Встал, потянулся всем телом, хрустнув костями.

— Гуров, я тебя сейчас пристукну, точно! — пообещала Сашка, подскакивая и вскипая негодованием.

— А как же спасение Родины?

— Родина переживет эту потерю!

— Саш, Коля у нас человек известный во всем районе и области. Его здесь уважают, преклоняются и побаиваются, и любые его просьбы, если таковые есть, исполняют со рвением. Конечно, его знают все бомбилы города, и не только они. Он сказал парочке знакомых, если кто начнет о нас расспрашивать, сообщить ему. Сообщат мгновенно, попутно запудрив мозги спрашивающим. По моим расчетам, раньше часов двух дня братки не объявятся. Мы поплаваем — вода в речке теплющая. Познакомишься с Колиными соседями. Чудесные старики, одной с ним семьей живут, вчера не показались из деликатности, не хотели мешать. Иру свою успокоишь, посидим, пообедаем, а потом неспешно двинем назад, в Москву.
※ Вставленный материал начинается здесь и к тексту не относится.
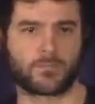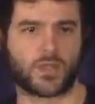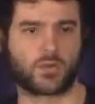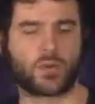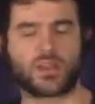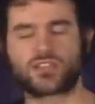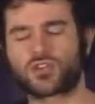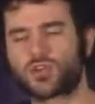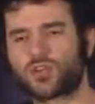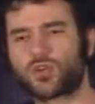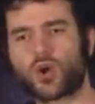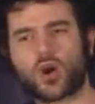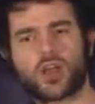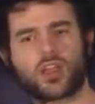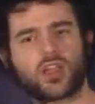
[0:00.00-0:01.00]
right? So you know
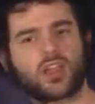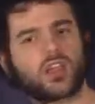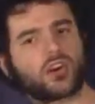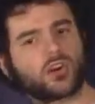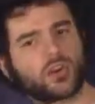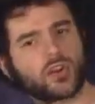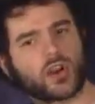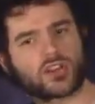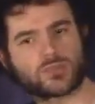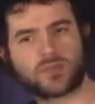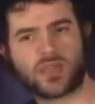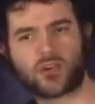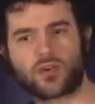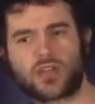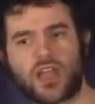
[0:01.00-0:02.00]
what, earlier I was
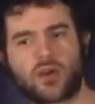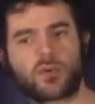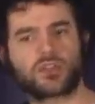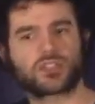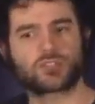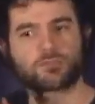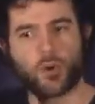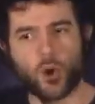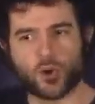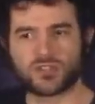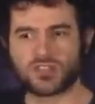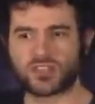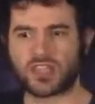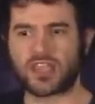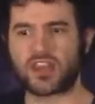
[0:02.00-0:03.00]
saying, oh yeah, we just post
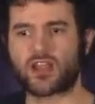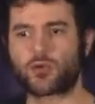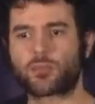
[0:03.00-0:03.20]
the data,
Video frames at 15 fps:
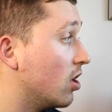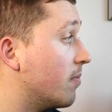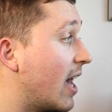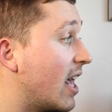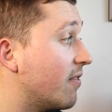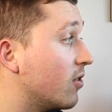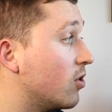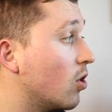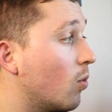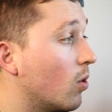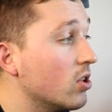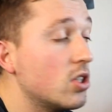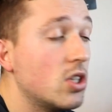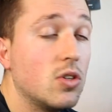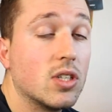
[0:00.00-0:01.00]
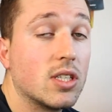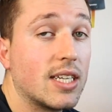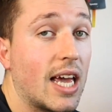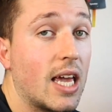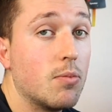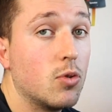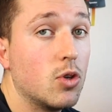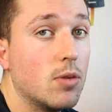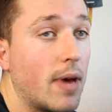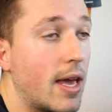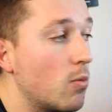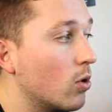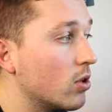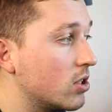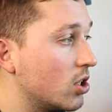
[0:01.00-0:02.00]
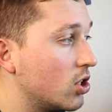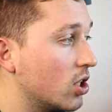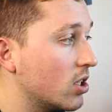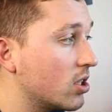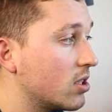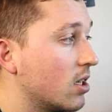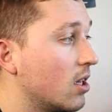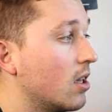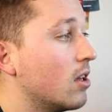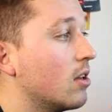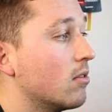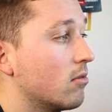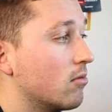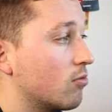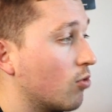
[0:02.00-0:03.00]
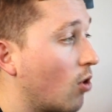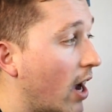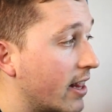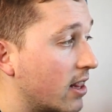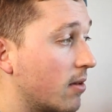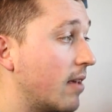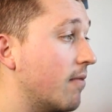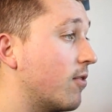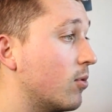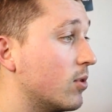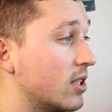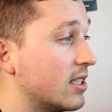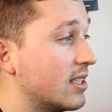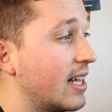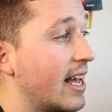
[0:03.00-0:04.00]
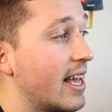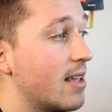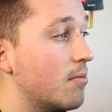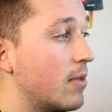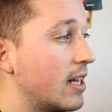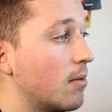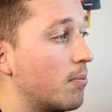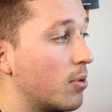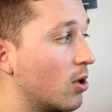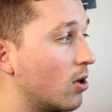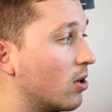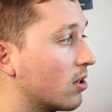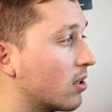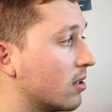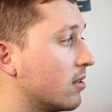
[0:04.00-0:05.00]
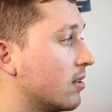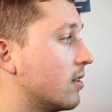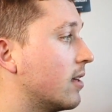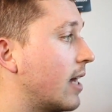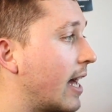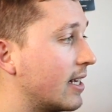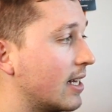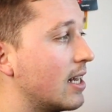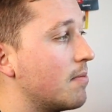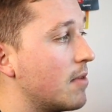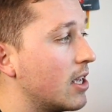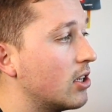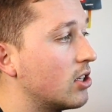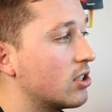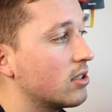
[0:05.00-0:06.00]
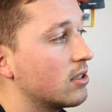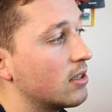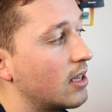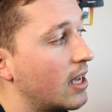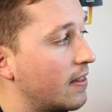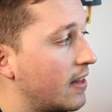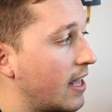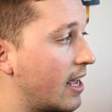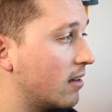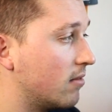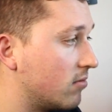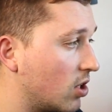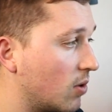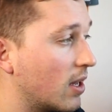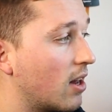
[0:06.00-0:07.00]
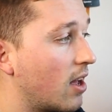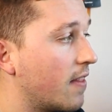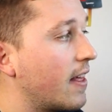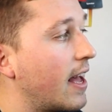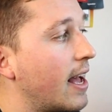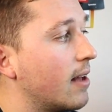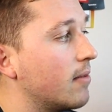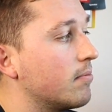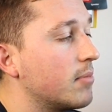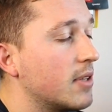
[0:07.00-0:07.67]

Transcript: You may even not want to use a table. You may want to just write the influencer's name in a blog, add an image, and then do it like that.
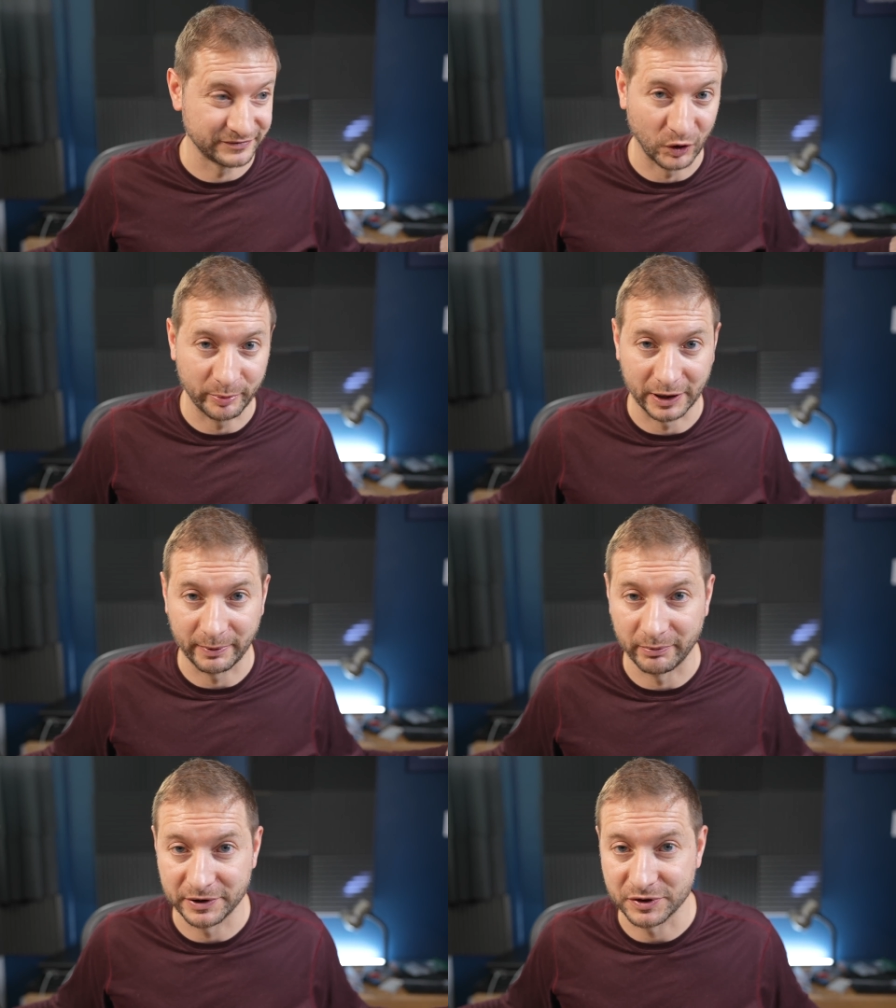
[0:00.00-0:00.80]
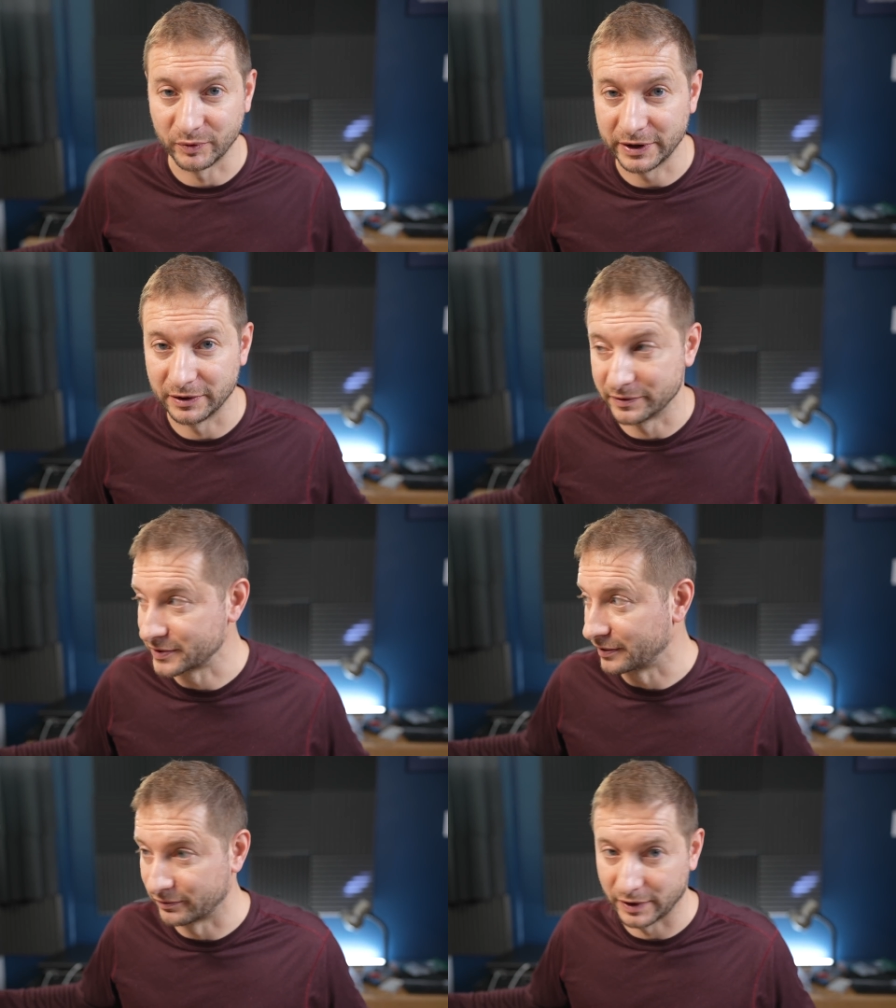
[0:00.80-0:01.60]
open up a bunch of windows
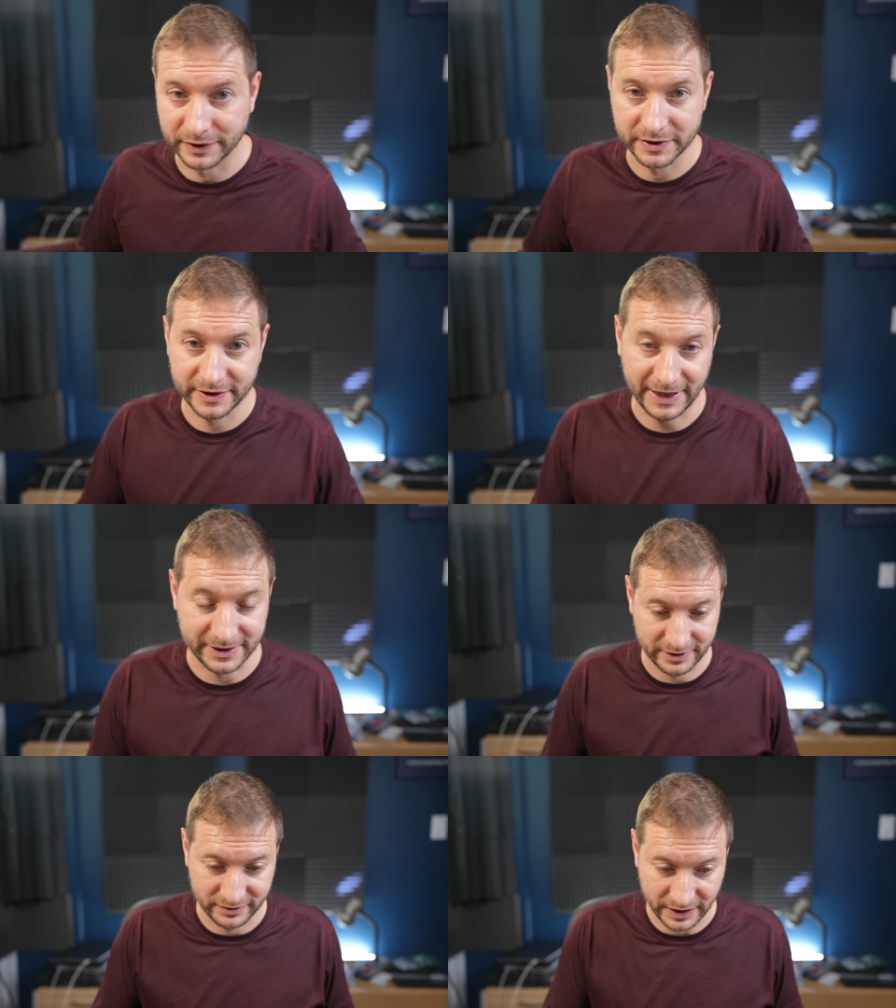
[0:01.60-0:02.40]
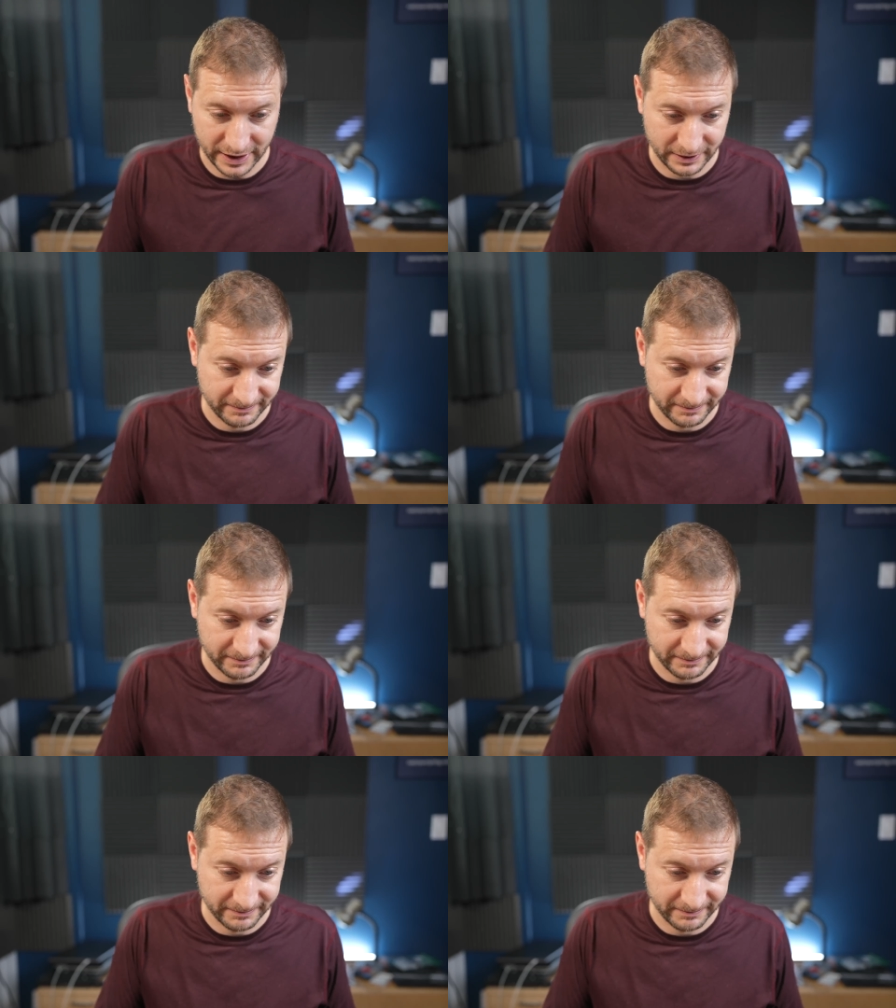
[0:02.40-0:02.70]
and run this test, right?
— А что, вчера ты мне это объяснить не мог, разведчик хренов! — бушевала Сашка, скорее от облегчения.

— Ну, извини…

— Не извиню!

Она развернулась и пулей вылетела из сеновального царства.

— Саша, Саша!

К ней из огородных грядок бежали два белоголовых ангелочка. Саша опустилась на колени, прижала их к себе, зацеловала:

— Вы мои зайчата сладкие! Вы мои маленькие!

— Мы кроликов смотрели!

— И лошадку!

— И коровку!

— А баба Лукишна нам пироги печет!

— А мы клубнику едим!

Сашка смотрела на их счастливые перепачканные клубникой мордашки и не могла поверить! Как? За одно утро и так просто?
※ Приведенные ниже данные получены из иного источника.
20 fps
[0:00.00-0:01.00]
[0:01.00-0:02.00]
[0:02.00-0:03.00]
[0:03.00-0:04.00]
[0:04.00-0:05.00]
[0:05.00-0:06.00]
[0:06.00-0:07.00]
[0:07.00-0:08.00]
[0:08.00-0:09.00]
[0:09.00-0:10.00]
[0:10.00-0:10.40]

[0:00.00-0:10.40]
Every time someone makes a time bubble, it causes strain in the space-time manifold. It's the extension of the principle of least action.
Конечно, не все так просто и не в одно утро, но боже мой! Боже мой! Она за восемь месяцев такого добиться не могла — они цеплялись за нее или Ирину и ходили везде, как хвостики, боясь, что эти единственно надежные в их мире женщины могут исчезнуть куда-нибудь!

А тут! И кролики, лошадки, и «клубнику едим», да еще Лукишна — сразу и пироги печет! И не держатся ни за кого!

Сашка быстренько справилась с навернувшимися слезами облегчения, чтобы не напугать маленьких.